Ob der Arbeitnehmer überhaupt nur einen Anspruch auf Kurzarbeitergeld hat oder weiterhin Anspruch auf das volle Arbeitsentgelt abzüglich des Kurzarbeitergeldes, ergibt sich aus der jeweiligen Rechtsgrundlage. Standardfall ist, dass der Anspruch auf Arbeitsentgelt vollständig erlischt (bzw. quotal zum Arbeitsentfall) und an seine Stelle für die Dauer des Arbeitsanfalls ausschließlich das Kurzarbeitergeld tritt. Aber: Arbeitgeber, die dies möchten, können das Kurzarbeitergeld aufstocken.

 

Einen gesetzlichen Anspruch auf einen Zuschuss zum Kurzarbeitergeld gibt es nicht.
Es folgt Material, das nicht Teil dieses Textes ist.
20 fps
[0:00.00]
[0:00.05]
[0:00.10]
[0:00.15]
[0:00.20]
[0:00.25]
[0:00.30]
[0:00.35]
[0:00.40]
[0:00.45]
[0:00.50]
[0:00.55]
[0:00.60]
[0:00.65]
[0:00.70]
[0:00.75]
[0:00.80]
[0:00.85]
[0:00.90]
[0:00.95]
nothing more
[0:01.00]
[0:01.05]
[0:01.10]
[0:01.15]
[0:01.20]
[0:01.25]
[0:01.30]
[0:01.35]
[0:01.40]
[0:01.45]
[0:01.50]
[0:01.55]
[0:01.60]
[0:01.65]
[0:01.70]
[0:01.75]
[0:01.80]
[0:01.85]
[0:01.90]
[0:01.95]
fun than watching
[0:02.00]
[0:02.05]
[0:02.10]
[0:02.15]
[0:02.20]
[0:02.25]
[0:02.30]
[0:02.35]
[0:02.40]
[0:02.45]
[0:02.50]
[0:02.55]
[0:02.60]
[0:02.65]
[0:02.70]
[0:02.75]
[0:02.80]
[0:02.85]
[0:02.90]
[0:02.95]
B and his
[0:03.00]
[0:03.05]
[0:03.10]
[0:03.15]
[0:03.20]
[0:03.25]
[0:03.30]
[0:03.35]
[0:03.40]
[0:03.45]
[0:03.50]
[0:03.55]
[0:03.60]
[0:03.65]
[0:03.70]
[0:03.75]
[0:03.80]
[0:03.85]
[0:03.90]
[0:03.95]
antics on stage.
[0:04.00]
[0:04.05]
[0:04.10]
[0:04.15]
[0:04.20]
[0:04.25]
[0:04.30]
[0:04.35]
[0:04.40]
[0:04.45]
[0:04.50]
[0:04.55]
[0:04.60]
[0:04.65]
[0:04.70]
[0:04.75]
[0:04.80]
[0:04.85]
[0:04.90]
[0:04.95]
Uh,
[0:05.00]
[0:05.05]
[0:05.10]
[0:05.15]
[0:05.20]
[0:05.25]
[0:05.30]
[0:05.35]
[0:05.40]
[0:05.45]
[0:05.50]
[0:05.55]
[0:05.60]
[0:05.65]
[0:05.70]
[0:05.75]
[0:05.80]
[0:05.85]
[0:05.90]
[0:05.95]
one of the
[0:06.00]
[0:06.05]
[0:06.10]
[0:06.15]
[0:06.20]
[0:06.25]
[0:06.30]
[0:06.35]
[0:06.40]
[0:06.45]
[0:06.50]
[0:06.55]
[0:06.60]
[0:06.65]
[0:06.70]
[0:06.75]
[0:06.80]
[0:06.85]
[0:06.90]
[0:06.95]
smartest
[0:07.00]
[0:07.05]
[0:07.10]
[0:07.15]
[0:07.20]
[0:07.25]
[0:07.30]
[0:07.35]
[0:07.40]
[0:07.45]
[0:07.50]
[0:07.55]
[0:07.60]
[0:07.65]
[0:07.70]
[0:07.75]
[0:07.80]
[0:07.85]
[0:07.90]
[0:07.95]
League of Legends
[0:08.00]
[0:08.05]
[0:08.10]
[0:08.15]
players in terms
In einigen Tarifverträgen oder Betriebsvereinbarungen ist festgelegt, dass der Arbeitgeber bei Kurzarbeit einen Zuschuss zahlen muss. Dieser Zuschuss ist generell steuerpflichtig. Beitragspflicht zur Sozialversicherung besteht dagegen nur, wenn der Zuschuss zusammen mit dem Kurzarbeitergeld 80% des ausgefallenen Arbeitsentgelts übersteigt. Wird ein höherer Zuschuss gezahlt, ist nur der übersteigende Betrag beitragspflichtig. Die Details ergeben sich aus § 1 Abs. 1 Nr. 8 SvEV (Verordnung über die sozialversicherungsrechtliche Beurteilung von Zuwendungen des Arbeitgebers als Arbeitsentgelt).